> TASK DESCRIPTION
In the entries that follow, which lines hold the string "Transcript"? List them.

(Collected data entries)
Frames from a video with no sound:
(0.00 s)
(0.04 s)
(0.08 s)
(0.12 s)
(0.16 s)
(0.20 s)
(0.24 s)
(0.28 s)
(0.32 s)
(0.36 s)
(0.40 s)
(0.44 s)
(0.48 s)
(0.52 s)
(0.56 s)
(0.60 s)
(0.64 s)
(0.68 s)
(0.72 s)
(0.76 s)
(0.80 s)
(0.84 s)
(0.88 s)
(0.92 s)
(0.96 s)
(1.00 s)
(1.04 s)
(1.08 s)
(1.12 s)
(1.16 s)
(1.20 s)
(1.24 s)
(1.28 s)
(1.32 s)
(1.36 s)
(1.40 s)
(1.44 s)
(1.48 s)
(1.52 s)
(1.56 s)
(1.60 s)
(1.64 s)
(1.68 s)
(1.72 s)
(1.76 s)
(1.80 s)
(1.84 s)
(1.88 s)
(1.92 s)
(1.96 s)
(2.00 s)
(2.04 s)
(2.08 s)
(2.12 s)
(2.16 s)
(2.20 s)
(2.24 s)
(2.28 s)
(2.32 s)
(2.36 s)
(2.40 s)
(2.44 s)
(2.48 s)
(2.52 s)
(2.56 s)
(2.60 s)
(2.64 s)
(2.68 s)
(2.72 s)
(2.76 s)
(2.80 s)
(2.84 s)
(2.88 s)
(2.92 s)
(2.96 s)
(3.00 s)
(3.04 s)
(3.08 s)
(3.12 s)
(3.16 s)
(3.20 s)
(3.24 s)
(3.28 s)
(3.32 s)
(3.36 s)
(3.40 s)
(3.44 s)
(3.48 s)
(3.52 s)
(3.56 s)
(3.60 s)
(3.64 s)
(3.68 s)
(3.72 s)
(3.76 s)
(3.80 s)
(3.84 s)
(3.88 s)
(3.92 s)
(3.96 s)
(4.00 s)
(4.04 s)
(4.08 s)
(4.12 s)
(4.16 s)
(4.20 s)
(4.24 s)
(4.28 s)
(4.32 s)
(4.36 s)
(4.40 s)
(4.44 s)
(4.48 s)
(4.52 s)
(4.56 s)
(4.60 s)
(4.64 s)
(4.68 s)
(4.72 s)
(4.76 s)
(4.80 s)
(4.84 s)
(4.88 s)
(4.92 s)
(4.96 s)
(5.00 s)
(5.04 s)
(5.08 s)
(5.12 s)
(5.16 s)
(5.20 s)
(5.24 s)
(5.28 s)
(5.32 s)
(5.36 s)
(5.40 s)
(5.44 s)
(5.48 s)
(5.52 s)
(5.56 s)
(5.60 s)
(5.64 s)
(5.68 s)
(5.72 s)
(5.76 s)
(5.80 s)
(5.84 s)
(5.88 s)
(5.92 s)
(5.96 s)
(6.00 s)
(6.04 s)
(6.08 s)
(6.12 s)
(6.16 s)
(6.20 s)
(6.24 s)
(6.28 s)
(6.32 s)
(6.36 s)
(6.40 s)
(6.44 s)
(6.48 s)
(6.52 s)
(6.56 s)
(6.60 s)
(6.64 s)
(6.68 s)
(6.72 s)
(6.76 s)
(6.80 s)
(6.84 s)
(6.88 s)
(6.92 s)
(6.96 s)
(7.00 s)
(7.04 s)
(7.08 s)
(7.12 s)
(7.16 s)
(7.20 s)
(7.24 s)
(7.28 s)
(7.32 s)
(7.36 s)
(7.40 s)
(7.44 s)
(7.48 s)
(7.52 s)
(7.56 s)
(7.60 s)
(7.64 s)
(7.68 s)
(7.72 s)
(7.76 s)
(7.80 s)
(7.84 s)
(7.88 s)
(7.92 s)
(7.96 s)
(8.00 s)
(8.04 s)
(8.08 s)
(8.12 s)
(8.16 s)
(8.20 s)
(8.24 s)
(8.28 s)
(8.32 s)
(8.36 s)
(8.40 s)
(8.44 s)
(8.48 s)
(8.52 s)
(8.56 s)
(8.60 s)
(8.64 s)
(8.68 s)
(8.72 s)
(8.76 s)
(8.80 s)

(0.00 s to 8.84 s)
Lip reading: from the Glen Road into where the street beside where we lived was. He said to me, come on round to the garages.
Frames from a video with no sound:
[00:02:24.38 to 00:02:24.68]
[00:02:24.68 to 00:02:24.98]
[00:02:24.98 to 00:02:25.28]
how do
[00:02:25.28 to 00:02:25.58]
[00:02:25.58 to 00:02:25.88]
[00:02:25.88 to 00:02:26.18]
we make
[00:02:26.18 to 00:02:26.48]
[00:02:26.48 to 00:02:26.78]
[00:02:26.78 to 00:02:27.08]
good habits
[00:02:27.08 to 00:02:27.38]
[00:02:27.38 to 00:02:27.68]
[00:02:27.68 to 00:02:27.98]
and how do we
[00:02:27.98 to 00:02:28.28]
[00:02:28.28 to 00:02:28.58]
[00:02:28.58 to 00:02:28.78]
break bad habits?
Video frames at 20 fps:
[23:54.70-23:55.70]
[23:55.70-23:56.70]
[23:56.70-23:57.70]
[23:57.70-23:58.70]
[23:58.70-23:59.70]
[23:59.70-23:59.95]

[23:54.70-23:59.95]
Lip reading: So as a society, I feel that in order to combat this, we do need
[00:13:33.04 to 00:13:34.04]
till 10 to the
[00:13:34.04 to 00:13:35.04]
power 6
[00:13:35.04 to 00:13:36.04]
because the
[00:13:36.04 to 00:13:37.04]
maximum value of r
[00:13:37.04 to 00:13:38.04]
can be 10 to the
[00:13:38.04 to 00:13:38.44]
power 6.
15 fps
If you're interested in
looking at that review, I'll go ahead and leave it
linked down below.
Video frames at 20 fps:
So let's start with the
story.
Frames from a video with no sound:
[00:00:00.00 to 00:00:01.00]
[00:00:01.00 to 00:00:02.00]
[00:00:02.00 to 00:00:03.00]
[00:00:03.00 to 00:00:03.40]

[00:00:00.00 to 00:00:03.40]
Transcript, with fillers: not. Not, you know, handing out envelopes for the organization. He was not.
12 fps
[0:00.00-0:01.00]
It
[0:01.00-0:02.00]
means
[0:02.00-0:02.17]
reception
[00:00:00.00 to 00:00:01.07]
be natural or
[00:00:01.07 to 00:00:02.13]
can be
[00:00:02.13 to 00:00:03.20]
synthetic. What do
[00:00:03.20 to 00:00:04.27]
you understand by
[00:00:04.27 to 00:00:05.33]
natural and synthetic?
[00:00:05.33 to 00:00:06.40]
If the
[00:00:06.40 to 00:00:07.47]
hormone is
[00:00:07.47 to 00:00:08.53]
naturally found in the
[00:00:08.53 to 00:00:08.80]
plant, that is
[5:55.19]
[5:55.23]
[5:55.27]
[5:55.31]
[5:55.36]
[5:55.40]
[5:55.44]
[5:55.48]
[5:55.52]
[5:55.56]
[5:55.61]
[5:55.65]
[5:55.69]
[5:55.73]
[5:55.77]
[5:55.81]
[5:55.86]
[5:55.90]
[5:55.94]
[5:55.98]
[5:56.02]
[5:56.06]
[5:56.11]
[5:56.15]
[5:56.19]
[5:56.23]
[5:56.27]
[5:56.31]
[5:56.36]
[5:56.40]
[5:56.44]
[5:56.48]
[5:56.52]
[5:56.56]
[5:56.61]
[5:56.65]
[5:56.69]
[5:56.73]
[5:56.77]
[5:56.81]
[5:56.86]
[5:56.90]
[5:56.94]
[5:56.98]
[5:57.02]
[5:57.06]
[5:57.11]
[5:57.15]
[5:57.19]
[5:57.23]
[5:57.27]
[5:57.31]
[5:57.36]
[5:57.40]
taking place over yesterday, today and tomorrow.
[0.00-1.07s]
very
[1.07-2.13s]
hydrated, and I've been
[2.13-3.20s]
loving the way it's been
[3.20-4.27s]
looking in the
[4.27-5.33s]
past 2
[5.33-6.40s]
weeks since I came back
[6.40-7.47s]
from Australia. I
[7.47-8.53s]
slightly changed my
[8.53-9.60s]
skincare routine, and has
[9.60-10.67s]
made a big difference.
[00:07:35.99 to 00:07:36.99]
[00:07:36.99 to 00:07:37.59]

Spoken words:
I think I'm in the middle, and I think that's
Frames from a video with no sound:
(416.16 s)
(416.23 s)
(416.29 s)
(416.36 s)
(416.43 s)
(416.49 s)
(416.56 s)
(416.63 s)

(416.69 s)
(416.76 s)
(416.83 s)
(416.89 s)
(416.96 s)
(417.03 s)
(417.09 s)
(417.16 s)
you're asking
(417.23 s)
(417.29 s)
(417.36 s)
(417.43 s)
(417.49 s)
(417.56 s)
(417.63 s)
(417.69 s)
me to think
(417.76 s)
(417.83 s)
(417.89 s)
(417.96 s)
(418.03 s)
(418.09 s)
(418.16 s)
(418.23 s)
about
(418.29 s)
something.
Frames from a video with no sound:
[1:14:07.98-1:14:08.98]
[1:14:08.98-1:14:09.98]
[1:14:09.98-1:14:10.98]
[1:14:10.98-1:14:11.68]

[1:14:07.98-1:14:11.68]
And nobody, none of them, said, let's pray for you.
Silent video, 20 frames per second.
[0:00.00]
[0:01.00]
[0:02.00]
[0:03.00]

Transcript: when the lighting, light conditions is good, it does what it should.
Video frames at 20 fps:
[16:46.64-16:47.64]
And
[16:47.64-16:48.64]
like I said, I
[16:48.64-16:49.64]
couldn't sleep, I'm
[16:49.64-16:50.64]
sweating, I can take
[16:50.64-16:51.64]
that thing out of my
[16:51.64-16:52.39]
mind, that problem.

> PROBLEM SOLUTION
Transcript, with fillers: not. Not, you know, handing out envelopes for the organization. He was not.
Transcript: when the lighting, light conditions is good, it does what it should.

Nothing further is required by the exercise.